Museum lover on a budget: London. The free entry to the British Museum, V&A, Tate Modern, and National Gallery is unmatched on Earth. You'd pay €70+ in Paris for a fraction of the collection.

Foodie who wants tradition: Paris. The bakery and bistro scene is something London can't replicate. Bouillon Pigalle alone justifies the trip.

Foodie who wants variety: London. Brick Lane Indian, Borough Market, Chinatown dim sum, gastropubs.

Walker who hates public transit: Paris. You can do most of it on foot. London needs the Tube.

Family with kids: London. The free museums are kid-magnets, parks are huge (Hyde Park, Kensington Gardens, Regent's Park), and the Natural History Museum has the dinosaur hall every kid wants.

Romantic getaway: Paris. The cliché exists for a reason. Seine walks at night, bistro dinners, the Marais on a Sunday morning.

Honest take: London for free museums and variety and the bigger sprawling-city version. Paris for concentrated icons and walkability and cheaper meals at non-touristy bistros. Both warrant 4-5 days each. The combined Eurostar trip is the gold standard for first-time-Europe travelers , 9 days London plus Paris hits the western Europe headline-checklist hard.

For specific itineraries, see visitingplacesin.com/search?q=paris+in+4+days and visitingplacesin.com/search?q=london+4+day+itinerary.

FAQ

Q: Is London or Paris cheaper for a tourist?
A: Paris is roughly 15-25% cheaper overall on hotels, food, and transit. But London's free major museums claw back £100-150 over a 4-day trip vs Paris museum entry. Net: Paris still cheaper, but the gap narrows for museum-heavy itineraries.

Q: How many days do I need for each city?
A: 4-5 days each is the sweet spot. 3 days feels rushed in either. 7+ days starts hitting diminishing returns unless you're using each as a base for day trips. A combined 9-day trip (4 London, 4 Paris, 1 transit/buffer) works well.

Q: Is Eurostar worth it vs flying?
A: Yes, almost always. City center to city center in 2h20m beats the airport-to-airport reality of flying (security, transfer, the whole thing usually adds up to 4+ hours). Eurostar is also cheaper at £30-90 if booked ahead, and you can walk into your hotel ten minutes after stepping off the train.

Q: When is the worst time to visit either city?
A: Late July to mid-August. London gets muggy and overcrowded. Paris empties of locals (August is when Parisians leave) and many smaller restaurants close for 3 weeks. The cities feel off in different bad ways.

Q: Do I need French in Paris or German-style English-only?
A: Bonjour and merci go a long way. Paris service workers respond visibly better when you start in French even if you immediately switch to English. Younger Parisians speak good English. Older waiters in old-school bistros may not. London is English-default; you don't need anything else.
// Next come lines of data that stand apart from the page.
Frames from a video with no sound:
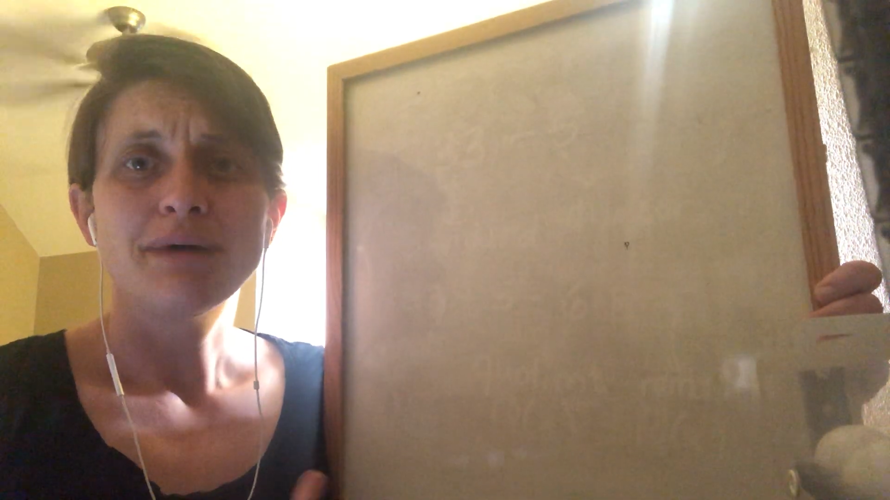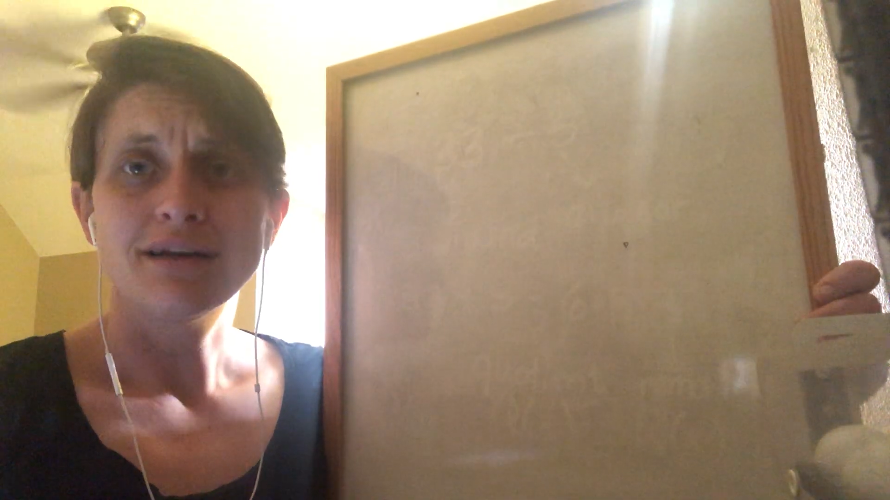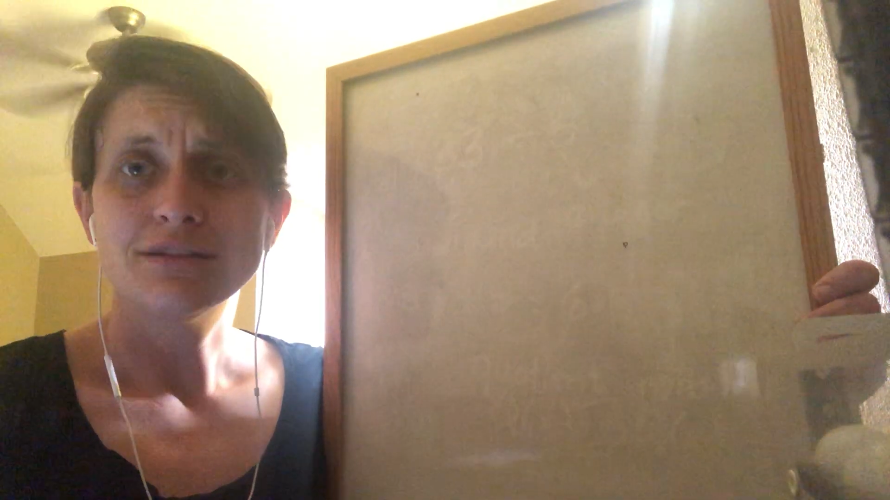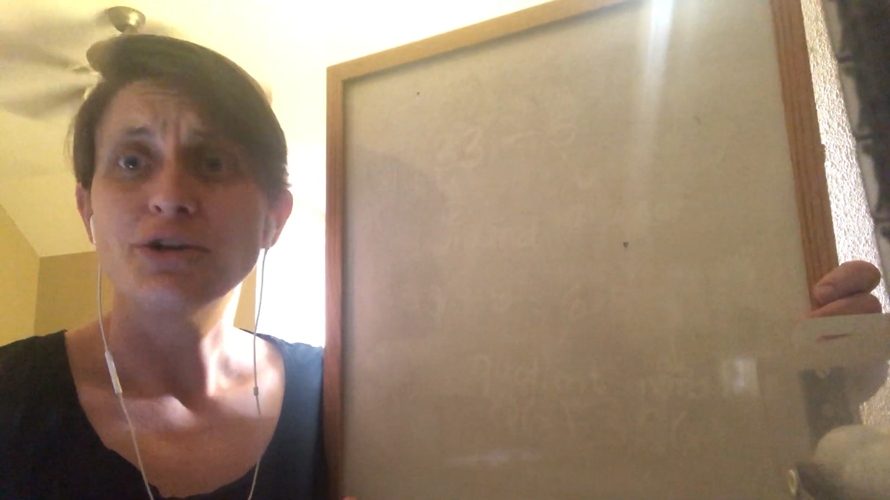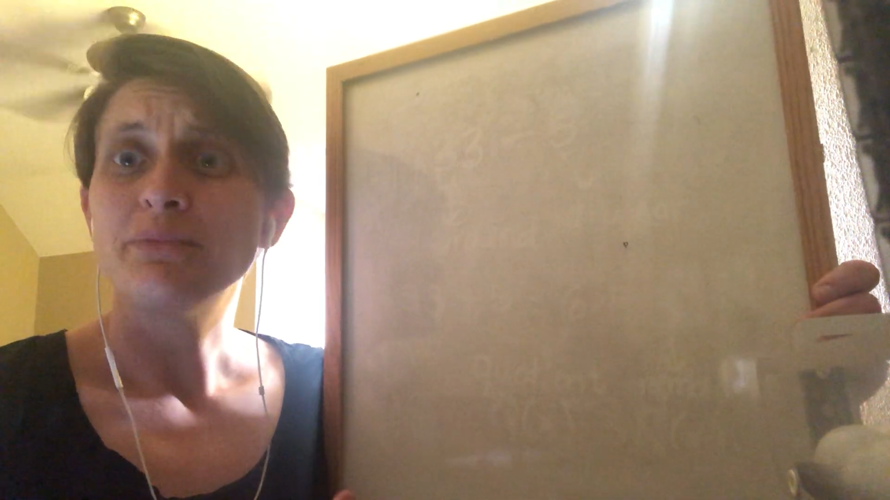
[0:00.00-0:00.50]

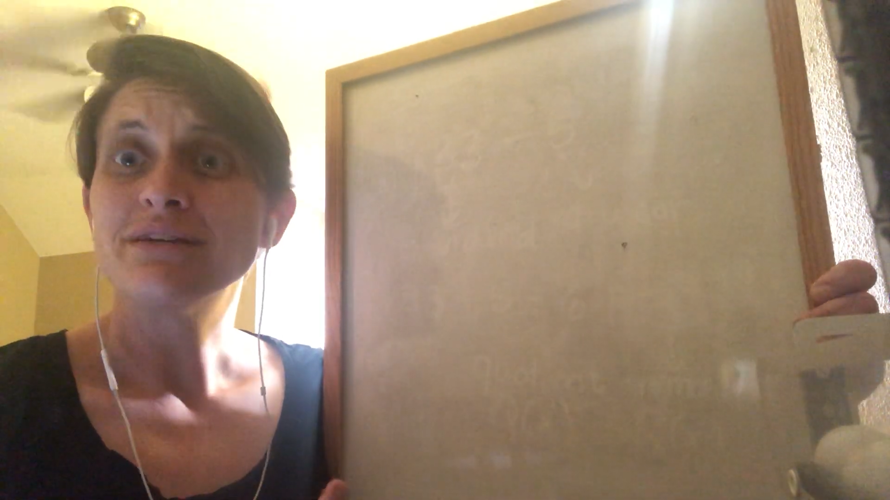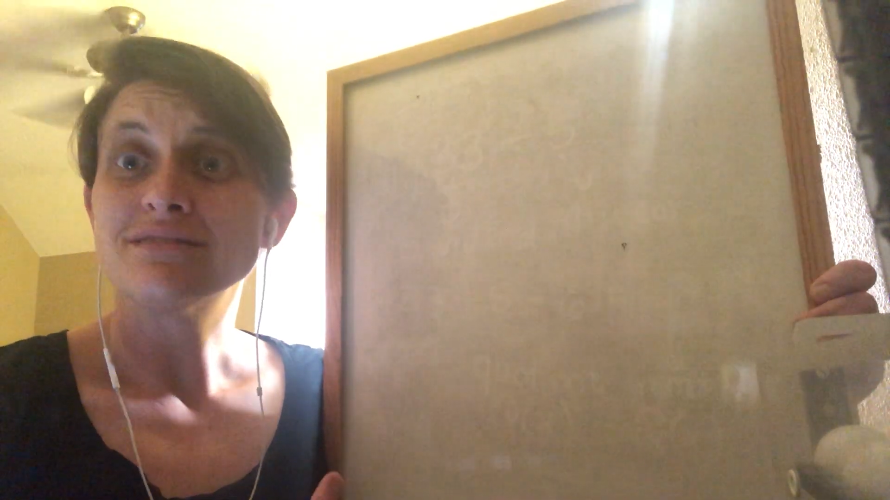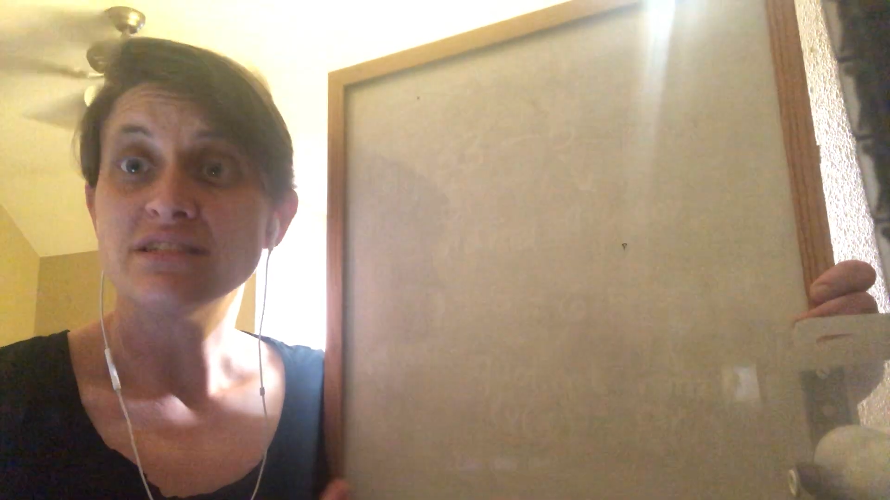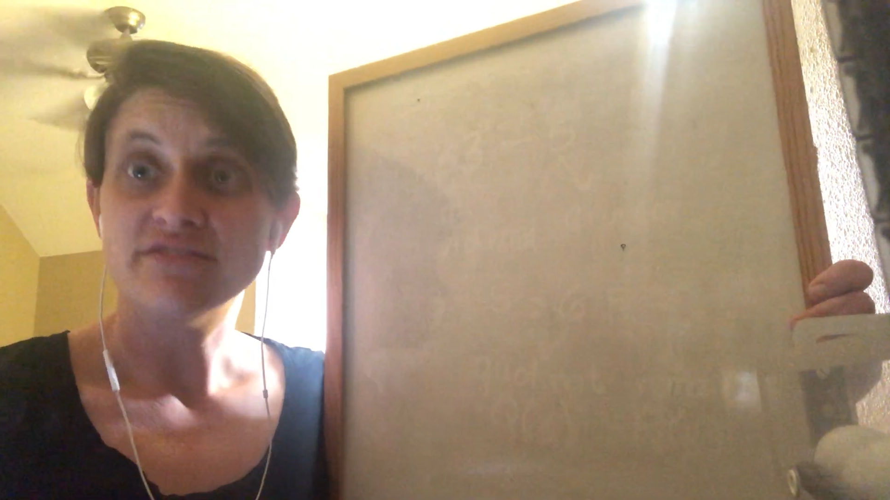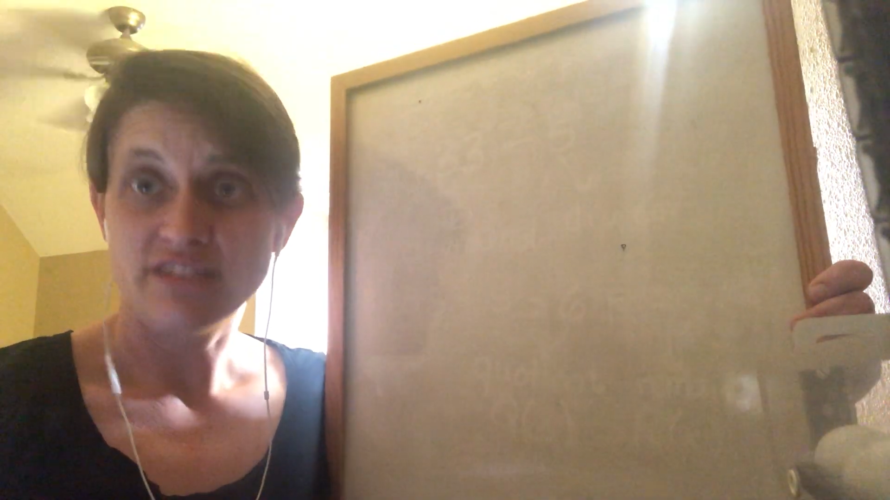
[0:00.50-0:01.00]

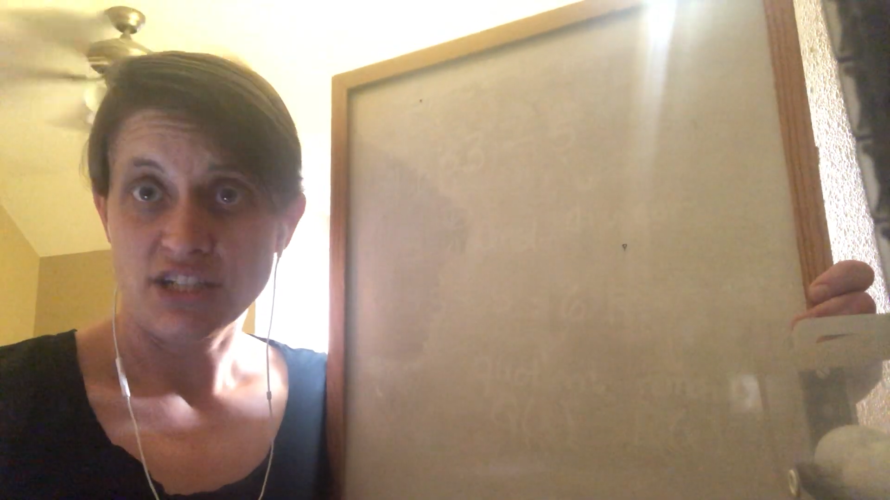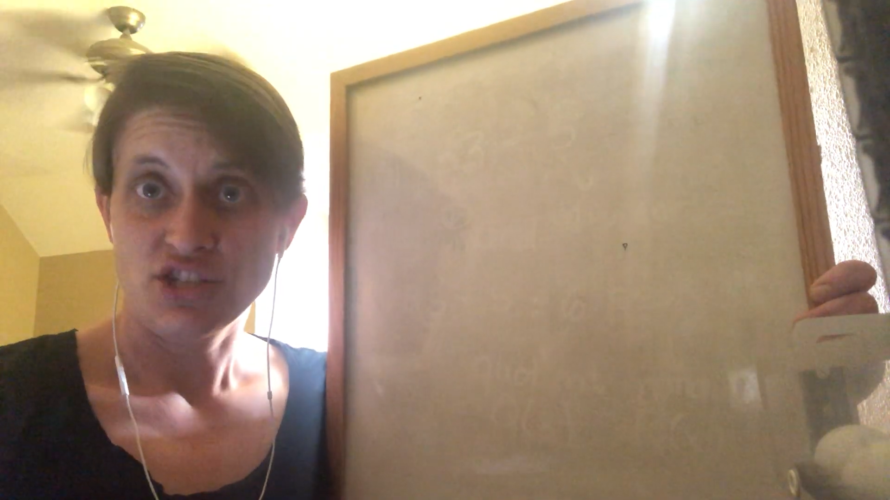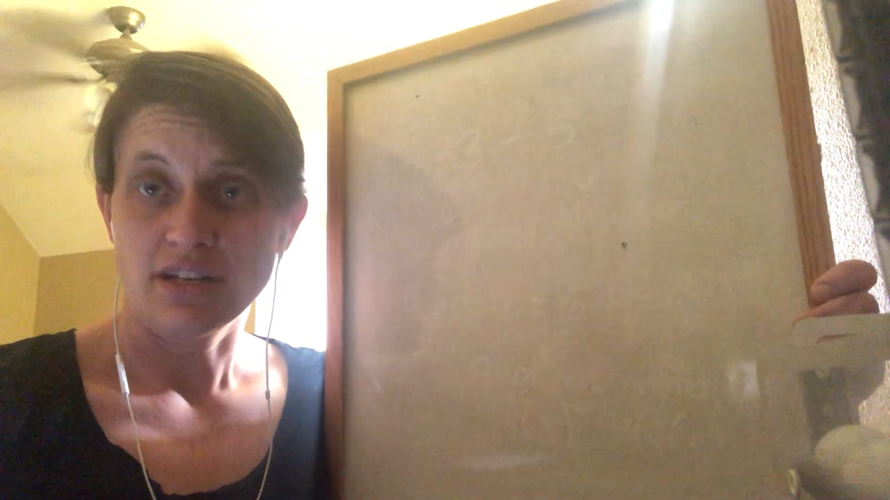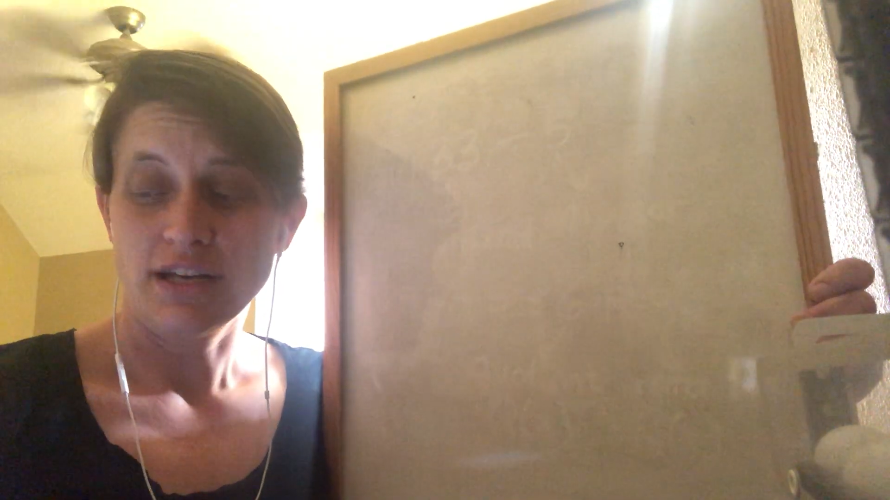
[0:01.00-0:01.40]
polynomial division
Q: Is Notre-Dame open again in 2026?
A: Yes. Notre-Dame Cathedral fully reopened on December 7, 2024 after the April 2019 fire restoration. Free entry has been restored. Expect timed entry queues during peak hours. The interior restoration is genuinely impressive.

Q: Which city has better nightlife?
A: London by a wide margin for clubs and live music (Camden, Shoreditch, Peckham). Paris is better for cocktail bars and wine bars (Le Marais, Pigalle). London bars typically close earlier than you'd expect (11pm-1am for many pubs); Paris bars run later.